┏━━

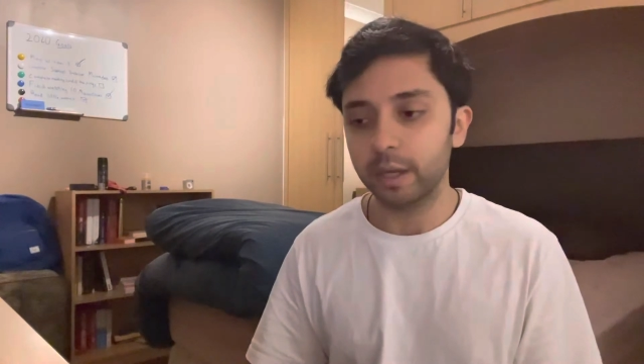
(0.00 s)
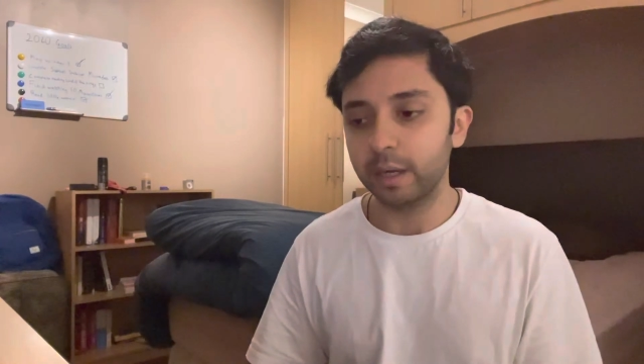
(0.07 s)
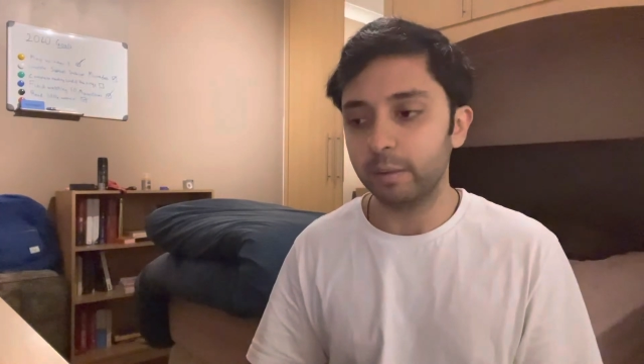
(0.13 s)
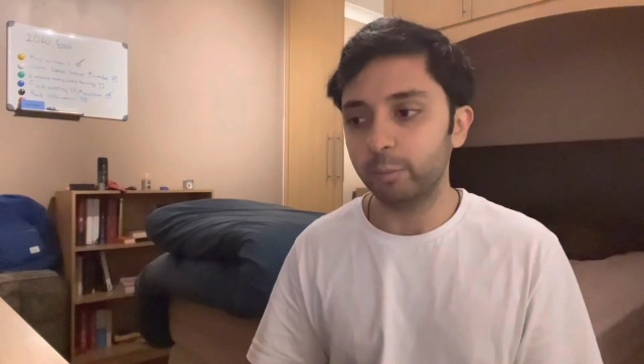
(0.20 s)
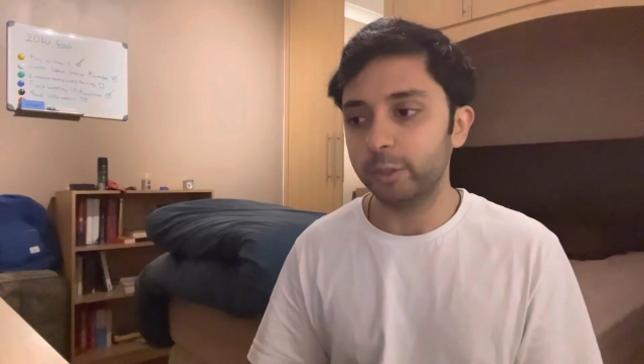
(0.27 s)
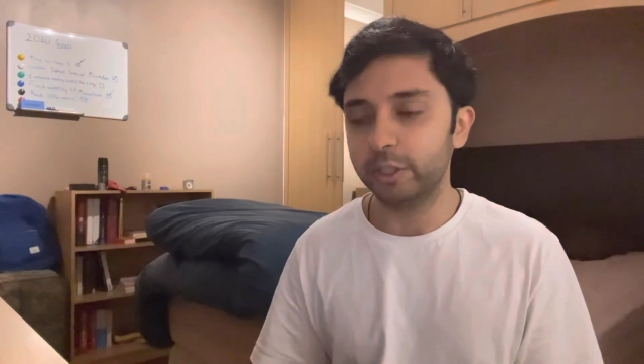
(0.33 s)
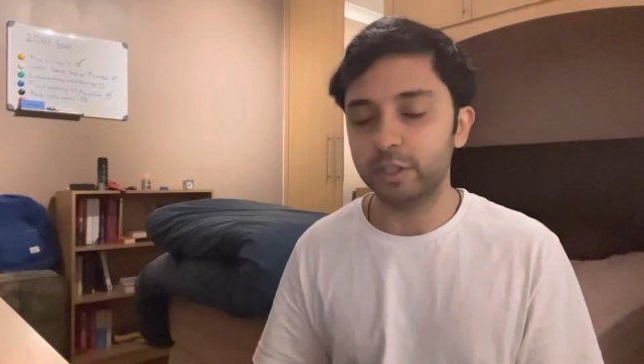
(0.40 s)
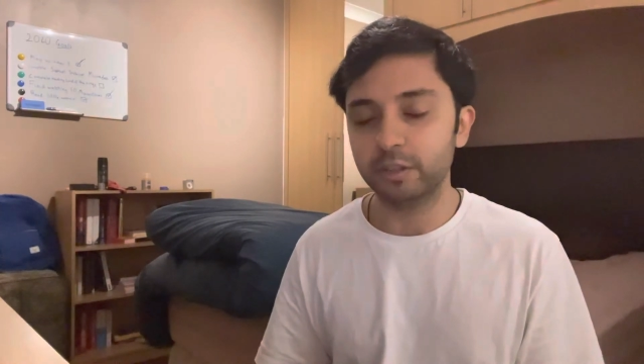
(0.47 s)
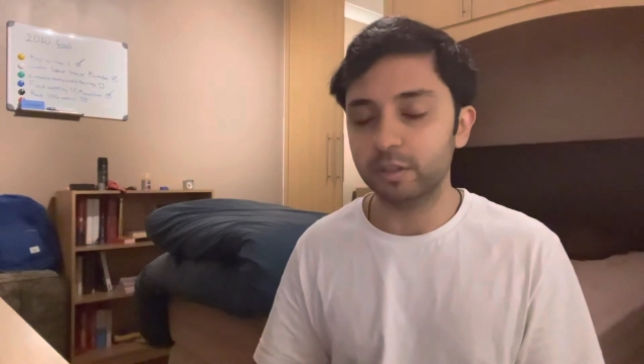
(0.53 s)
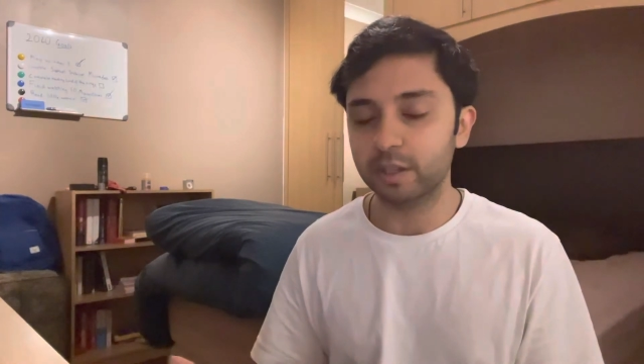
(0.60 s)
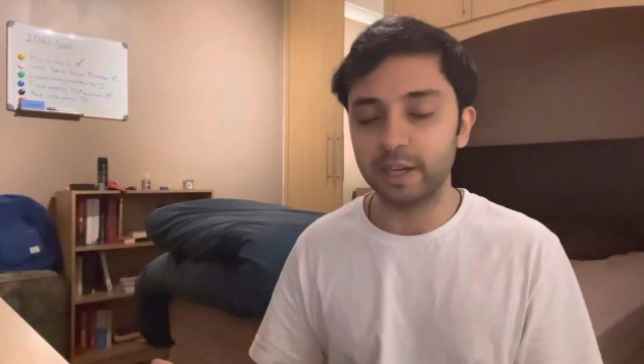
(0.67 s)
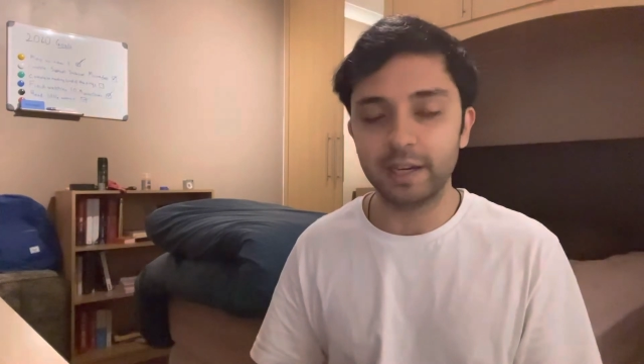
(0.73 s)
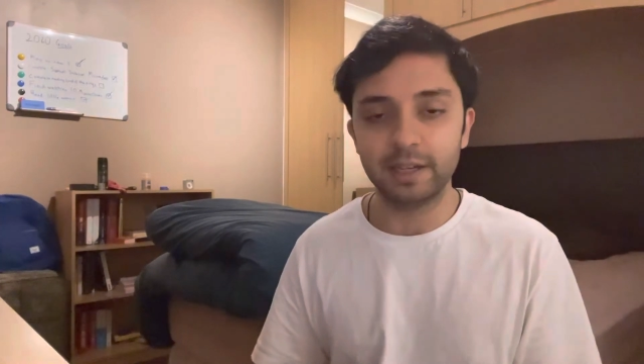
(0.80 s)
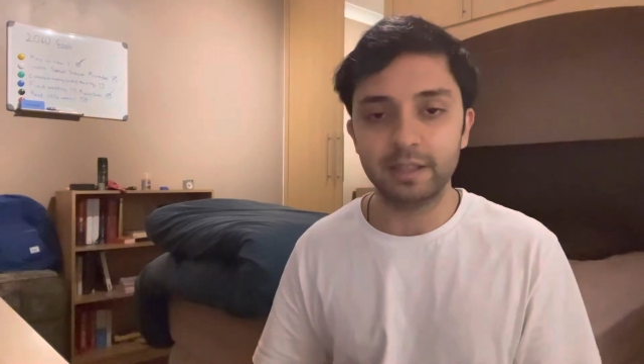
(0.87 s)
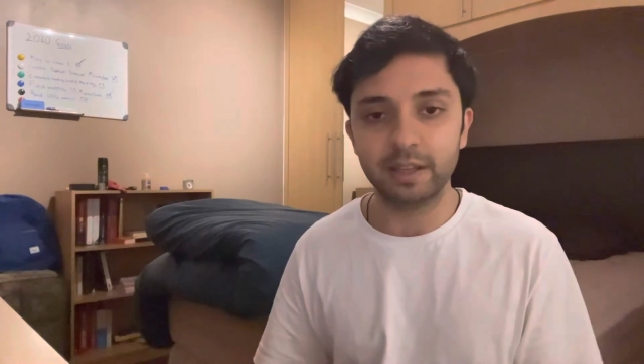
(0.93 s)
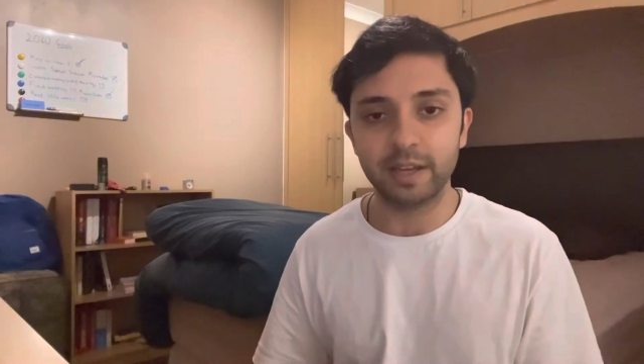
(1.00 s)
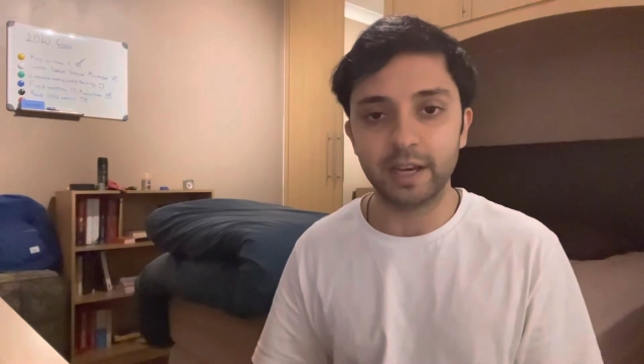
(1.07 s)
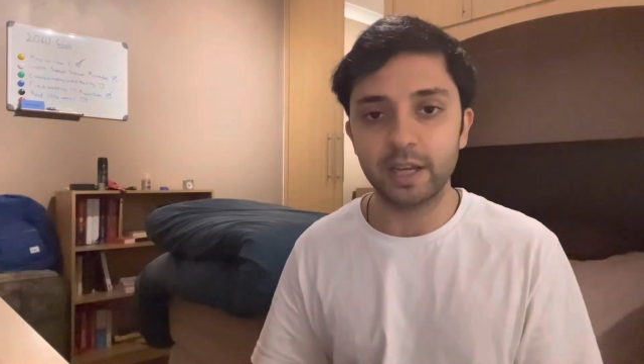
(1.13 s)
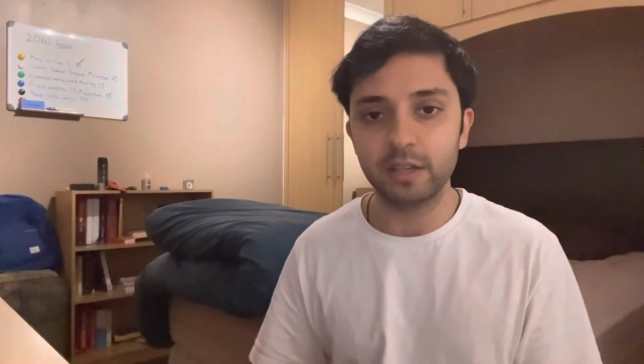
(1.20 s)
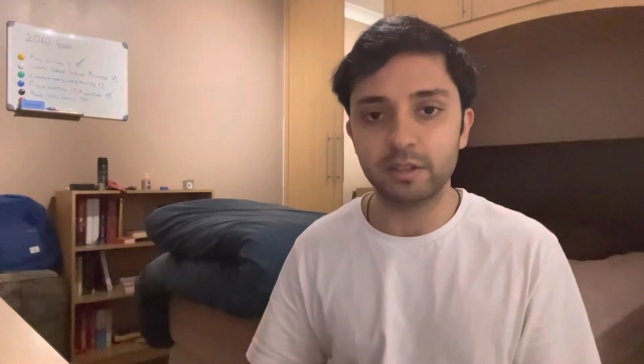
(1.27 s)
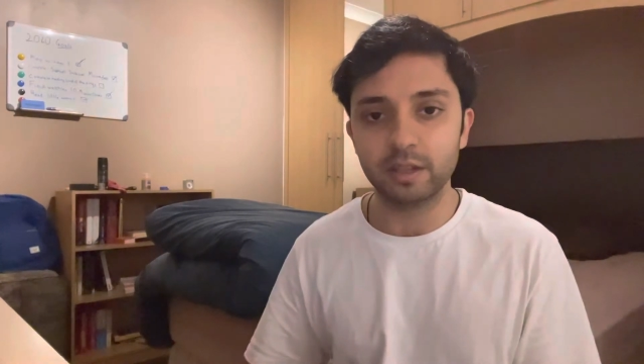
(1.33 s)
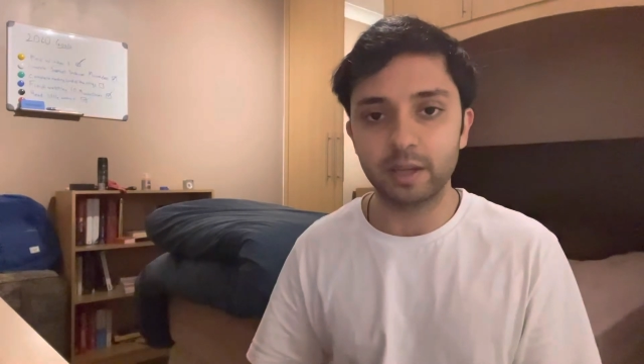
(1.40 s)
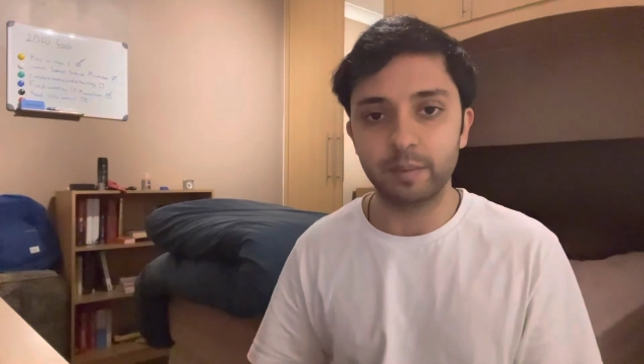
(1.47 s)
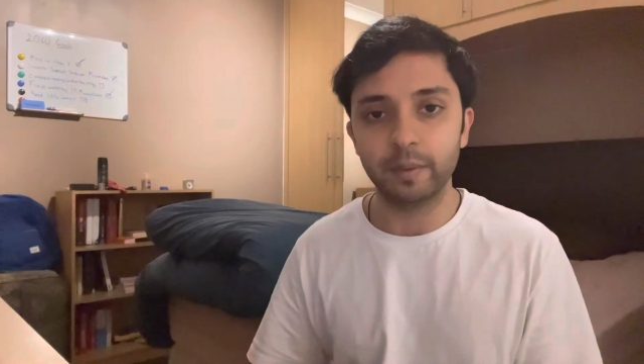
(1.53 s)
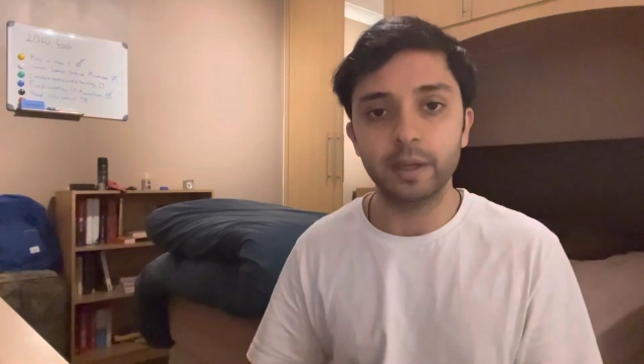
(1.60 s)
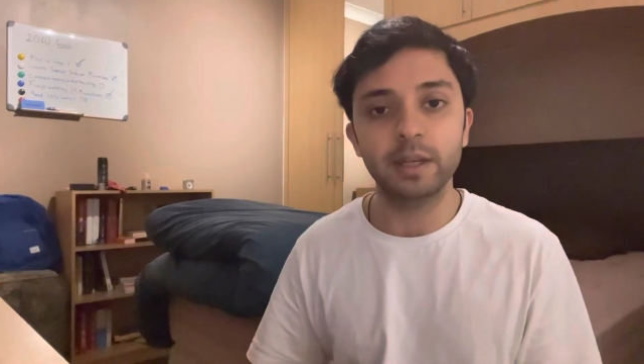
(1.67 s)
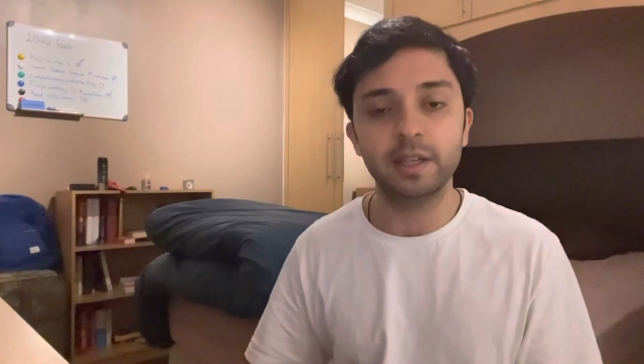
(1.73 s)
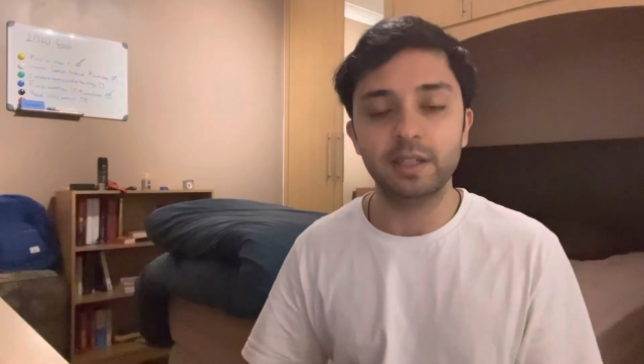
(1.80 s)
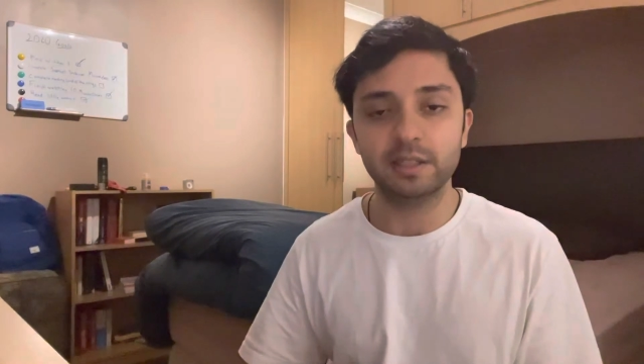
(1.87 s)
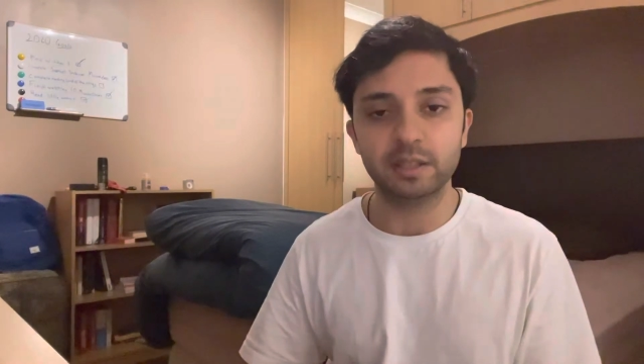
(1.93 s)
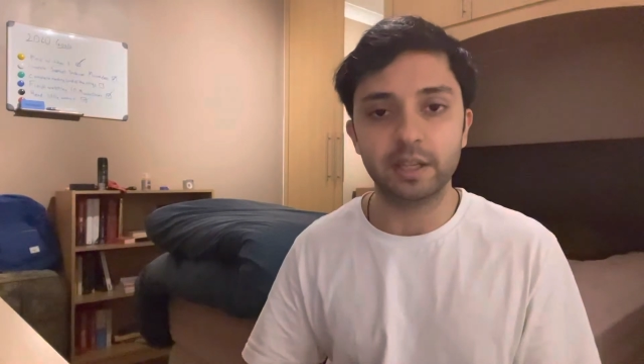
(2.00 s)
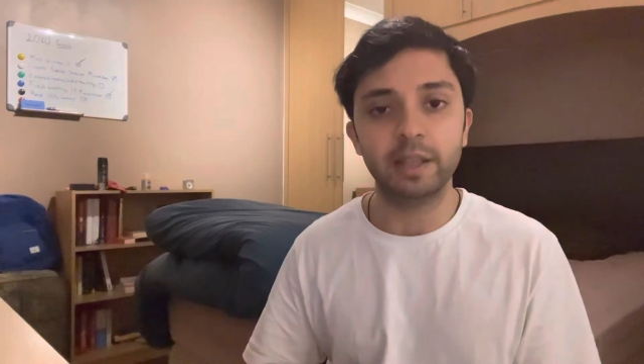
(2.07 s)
which is clearly the case, at least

┗━━

→ **REQUIRED WORK**
Pictures aside, repeat every line of the data above exactly.

→ **WORKED SOLUTION**
(0.00 s)
(0.07 s)
(0.13 s)
(0.20 s)
(0.27 s)
(0.33 s)
(0.40 s)
(0.47 s)
(0.53 s)
(0.60 s)
(0.67 s)
(0.73 s)
(0.80 s)
(0.87 s)
(0.93 s)
(1.00 s)
(1.07 s)
(1.13 s)
(1.20 s)
(1.27 s)
(1.33 s)
(1.40 s)
(1.47 s)
(1.53 s)
(1.60 s)
(1.67 s)
(1.73 s)
(1.80 s)
(1.87 s)
(1.93 s)
(2.00 s)
(2.07 s)
which is clearly the case, at least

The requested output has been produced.